Os pesquisadores também mostraram que seu método poderia ser aplicado a outros micróbios além de Pseudomonas e Z. tritici. Eles construíram Pangenomas para grupos adicionais como Rhizobia e Streptomyces, assim como para o fungo Aspergillus fumigatus, que é conhecido por causar infecções em humanos.

Essa aplicação mais ampla indica que a abordagem pode beneficiar estudos de várias comunidades microbianas em diferentes ambientes, não apenas aquelas associadas ao trigo. A capacidade de analisar múltiplos táxons usando a mesma metodologia oferece uma ferramenta poderosa para pesquisadores que estudam ecossistemas complexos.

Conclusão

Resumindo, o desenvolvimento de amplicons de leitura longa permite que os pesquisadores obtenham insights mais profundos sobre comunidades microbianas associadas às plantas.
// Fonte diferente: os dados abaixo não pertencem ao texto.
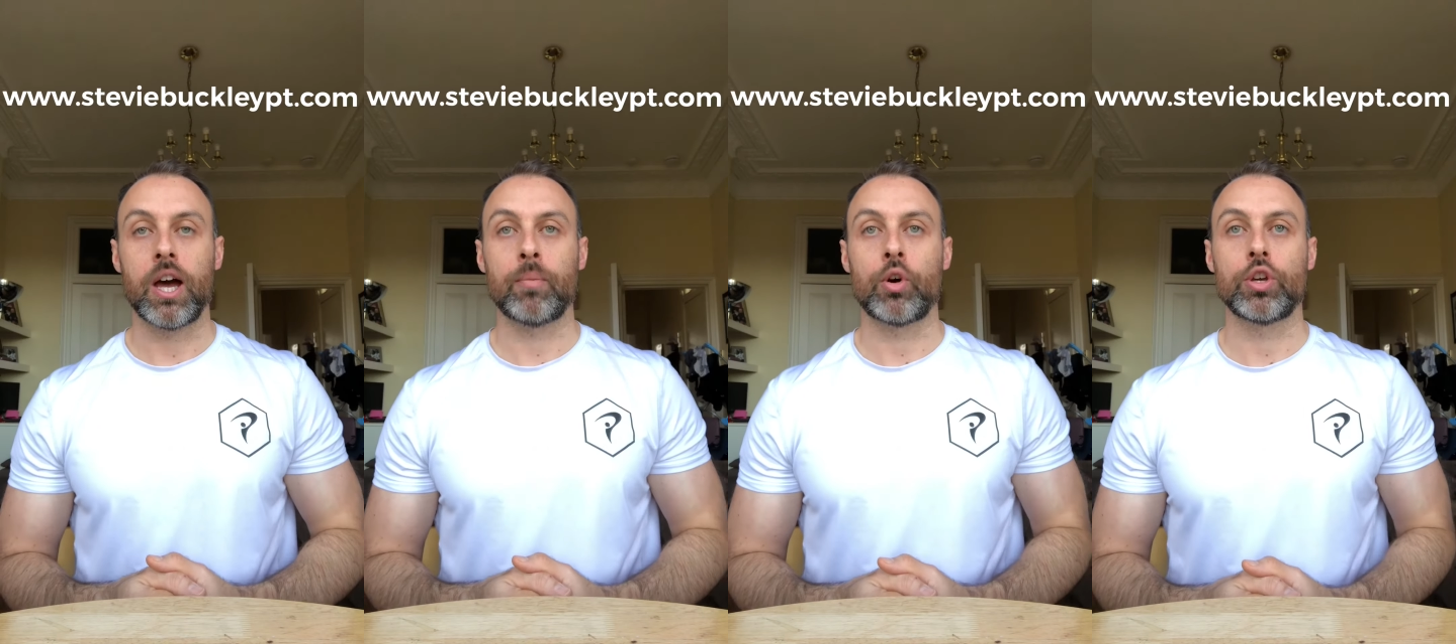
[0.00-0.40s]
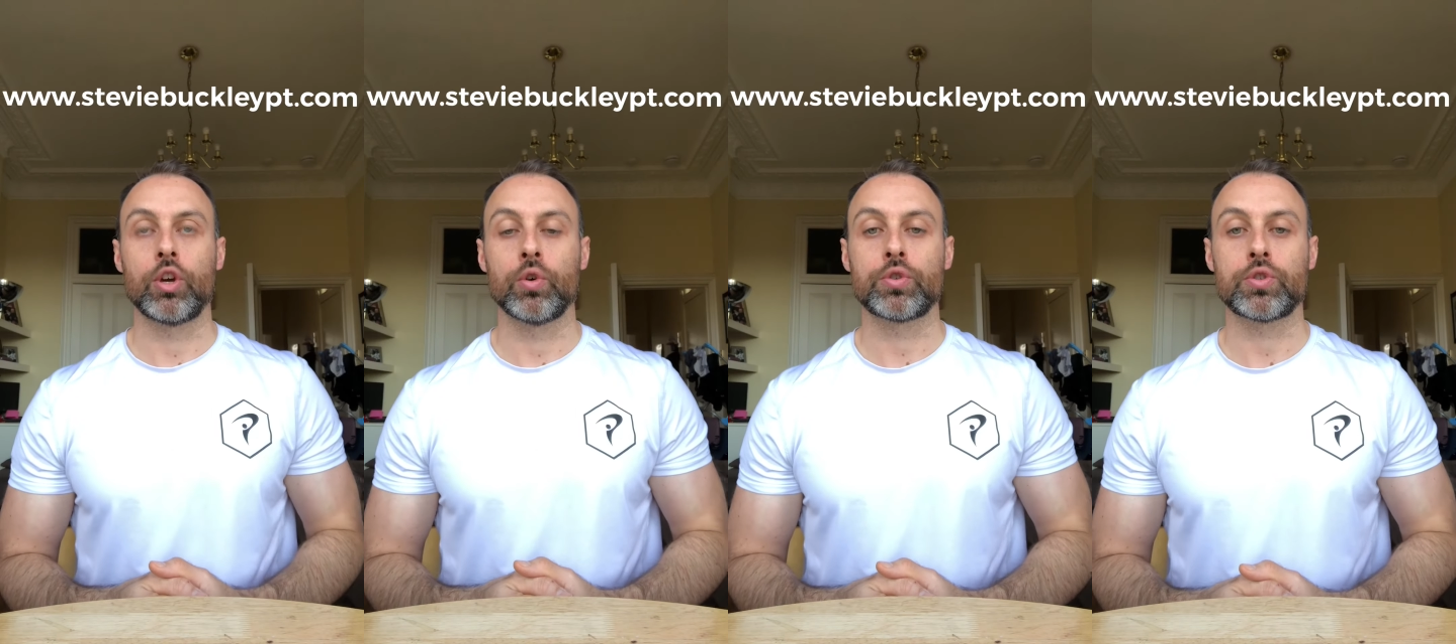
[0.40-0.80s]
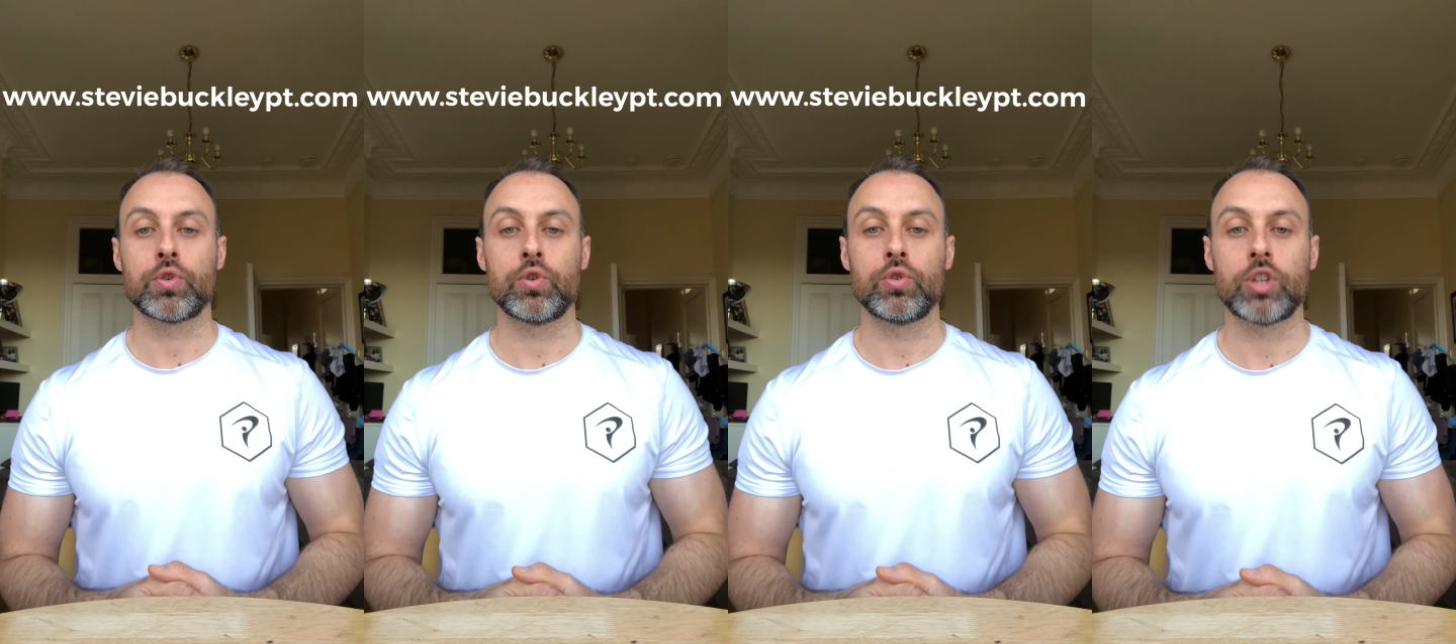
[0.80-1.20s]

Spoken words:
or you can go to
Ao alcançar uma melhor resolução do que os métodos tradicionais, eles conseguem identificar linhagens específicas e entender seus papéis com mais precisão. Esse conhecimento é crucial para a agricultura e para o manejo da saúde das plantas, já que pode orientar estratégias para o manejo de doenças e melhoria de culturas.

O trabalho contínuo nesta área demonstra o potencial das tecnologias de sequenciamento avançadas e análises de pangenoma para aprimorar nossa compreensão da vida microbiana em diversos ambientes. À medida que os cientistas continuam a explorar esses métodos, podemos esperar descobertas mais significativas que impactarão a agricultura, a saúde humana e nossa compreensão dos ecossistemas microbianos.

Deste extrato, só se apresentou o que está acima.